Once again, nicely put. Posting up on here that you have a secret and you are not going to share it is a mistake. DB encourages a free exchange of information. Deliberately announcing that you have secret methods that you will not share is going to spread bad will. Very uncool.


----------



## yomamafat (Jun 16, 2010)

Wow, by popular demand...it's pretty easy: 1. Dry mushrooms, 2. Dry Rice, 3. Dry yeast, 4. Fish Food, 5. Dehydrated Frozen Suckatash? (Thaw - then put in a dehydrator).
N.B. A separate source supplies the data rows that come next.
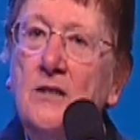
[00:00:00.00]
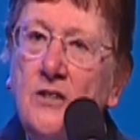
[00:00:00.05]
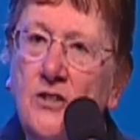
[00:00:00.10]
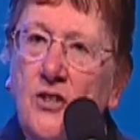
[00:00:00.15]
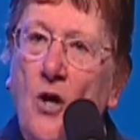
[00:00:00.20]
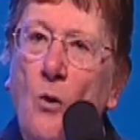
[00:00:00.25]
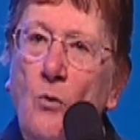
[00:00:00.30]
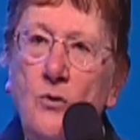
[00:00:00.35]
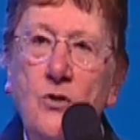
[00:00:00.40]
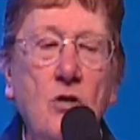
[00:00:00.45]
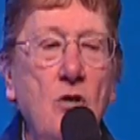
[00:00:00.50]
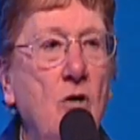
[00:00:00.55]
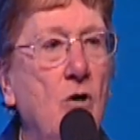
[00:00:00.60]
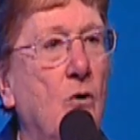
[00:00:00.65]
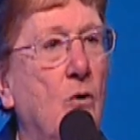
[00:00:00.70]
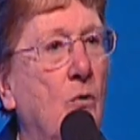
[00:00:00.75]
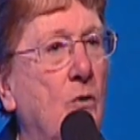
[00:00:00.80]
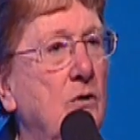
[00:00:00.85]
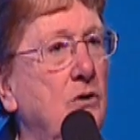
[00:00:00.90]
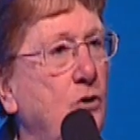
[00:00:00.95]
So
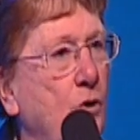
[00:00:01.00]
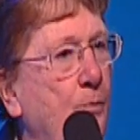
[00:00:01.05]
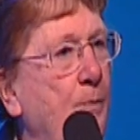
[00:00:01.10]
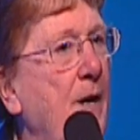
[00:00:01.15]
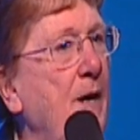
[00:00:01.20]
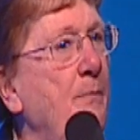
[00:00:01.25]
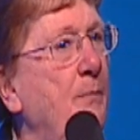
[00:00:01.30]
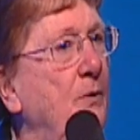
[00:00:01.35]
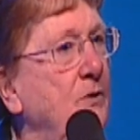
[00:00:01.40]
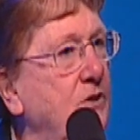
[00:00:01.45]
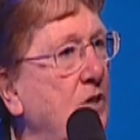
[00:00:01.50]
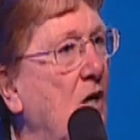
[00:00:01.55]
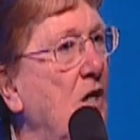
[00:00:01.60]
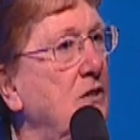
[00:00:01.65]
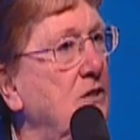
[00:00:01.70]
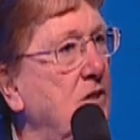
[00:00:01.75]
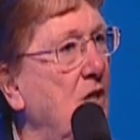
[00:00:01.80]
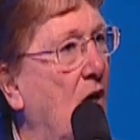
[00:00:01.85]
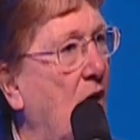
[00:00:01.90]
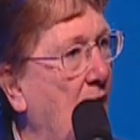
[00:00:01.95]
too do people
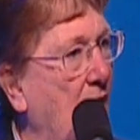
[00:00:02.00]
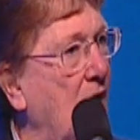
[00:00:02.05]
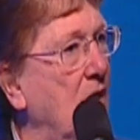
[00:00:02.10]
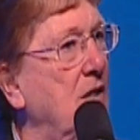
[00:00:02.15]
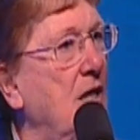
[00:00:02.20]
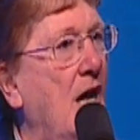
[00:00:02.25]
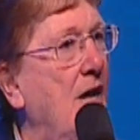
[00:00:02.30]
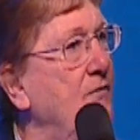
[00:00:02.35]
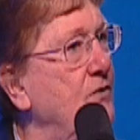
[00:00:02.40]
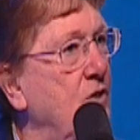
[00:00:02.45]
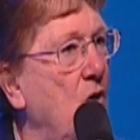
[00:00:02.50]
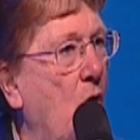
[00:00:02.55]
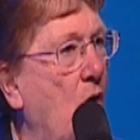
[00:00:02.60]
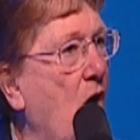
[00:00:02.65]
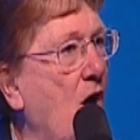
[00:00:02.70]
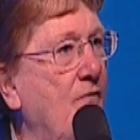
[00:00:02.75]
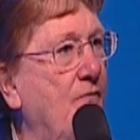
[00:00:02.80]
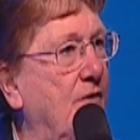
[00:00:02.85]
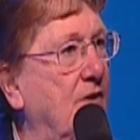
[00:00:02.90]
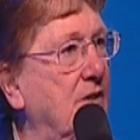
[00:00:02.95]
touch our lives
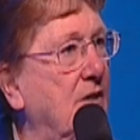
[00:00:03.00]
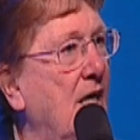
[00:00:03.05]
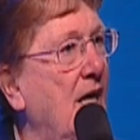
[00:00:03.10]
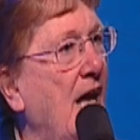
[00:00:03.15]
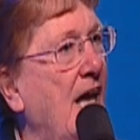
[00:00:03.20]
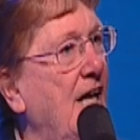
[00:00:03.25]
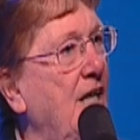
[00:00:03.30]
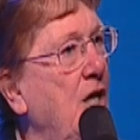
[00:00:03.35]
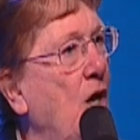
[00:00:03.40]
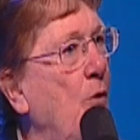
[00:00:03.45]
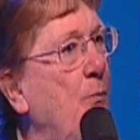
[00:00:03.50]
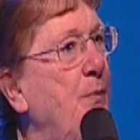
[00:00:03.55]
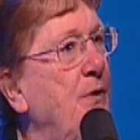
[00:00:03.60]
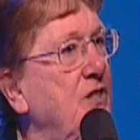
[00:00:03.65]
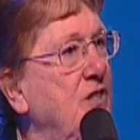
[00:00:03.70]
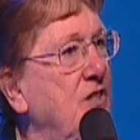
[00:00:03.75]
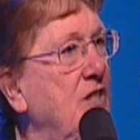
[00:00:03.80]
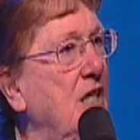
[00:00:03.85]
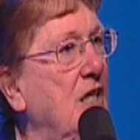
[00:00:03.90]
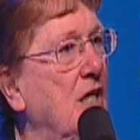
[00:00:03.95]
often and help
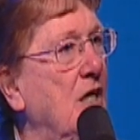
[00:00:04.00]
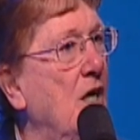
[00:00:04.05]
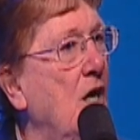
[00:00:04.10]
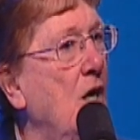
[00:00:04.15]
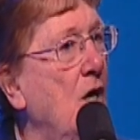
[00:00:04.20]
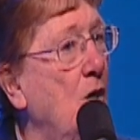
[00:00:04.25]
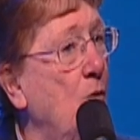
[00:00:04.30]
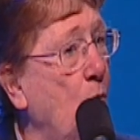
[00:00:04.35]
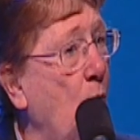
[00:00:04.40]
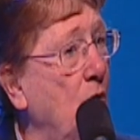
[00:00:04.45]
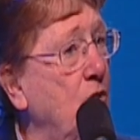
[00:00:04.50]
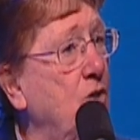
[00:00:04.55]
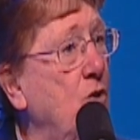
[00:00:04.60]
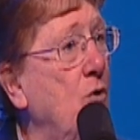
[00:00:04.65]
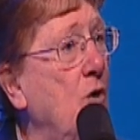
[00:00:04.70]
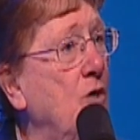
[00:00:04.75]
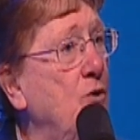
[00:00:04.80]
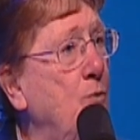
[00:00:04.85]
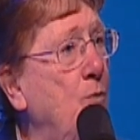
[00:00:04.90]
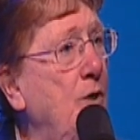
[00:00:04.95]
us see what
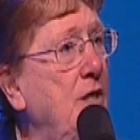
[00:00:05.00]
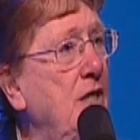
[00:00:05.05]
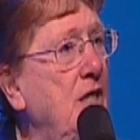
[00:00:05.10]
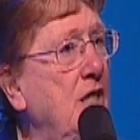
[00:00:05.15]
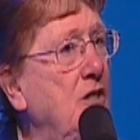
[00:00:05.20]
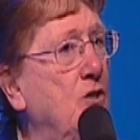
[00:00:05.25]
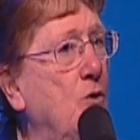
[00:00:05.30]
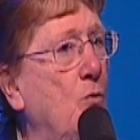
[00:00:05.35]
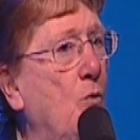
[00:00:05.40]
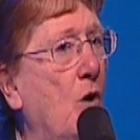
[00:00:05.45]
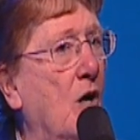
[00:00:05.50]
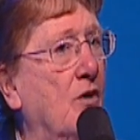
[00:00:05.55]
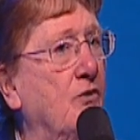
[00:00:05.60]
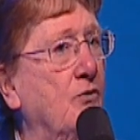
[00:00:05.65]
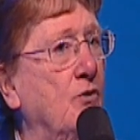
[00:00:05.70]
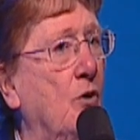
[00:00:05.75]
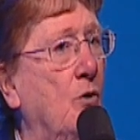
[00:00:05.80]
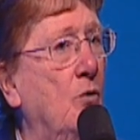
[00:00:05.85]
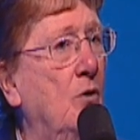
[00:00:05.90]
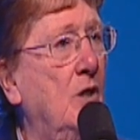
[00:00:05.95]
doors we need to walk
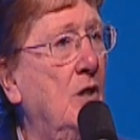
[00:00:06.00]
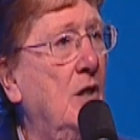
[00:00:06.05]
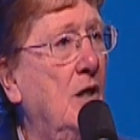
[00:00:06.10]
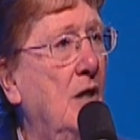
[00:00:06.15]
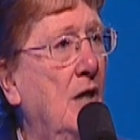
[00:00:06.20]
through.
Grind up and feed...enjoy!!!

Sorry if I offended anyone. Enjoy my youtube channel...I tend to share a lot there.

Happy Frogging!!!


----------



## Pumilo (Sep 4, 2010)

yomamafat said:


> Wow, by popular demand...it's pretty easy: 1. Dry mushrooms, 2. Dry Rice, 3. Dry yeast, 4. Fish Food, 5. Dehydrated Frozen Suckatash? (Thaw - then put in a dehydrator). Grind up and feed...enjoy!!!
> 
> Sorry if I offended anyone. Enjoy my youtube channel...I tend to share a lot there.
> 
> Happy Frogging!!!


Cool, thanks! I never thought of using Sucatash. You haven't had any mite problems from the fish food, mushrooms, or rice?


----------



## zBrinks (Jul 16, 2006)

I've used rice for years, and it does not seem to attract mites like other grains.


----------



## yomamafat (Jun 16, 2010)

Heat sterilize the whole thing at 170 degrees for 1 hour. 

Happy Frogging!!!


----------



## Pumilo (Sep 4, 2010)

yomamafat said:


> Heat sterilize the whole thing at 170 degrees for 1 hour.
> 
> Happy Frogging!!!


Ahh, now that I have considered doing. You could also experiment with dry baby rice cereal and dry baby oatmeal cereal if you sterilize. Those have both been used successfully with isopods.


----------



## billschwinn (Dec 17, 2008)

kgb said:


> Most tap water also has a PH around 10-12.. which is very alkaline and terrible for insects and amphibians... RO is closer to 7 which is neutral. Even bottled spring water has a pretty high PH.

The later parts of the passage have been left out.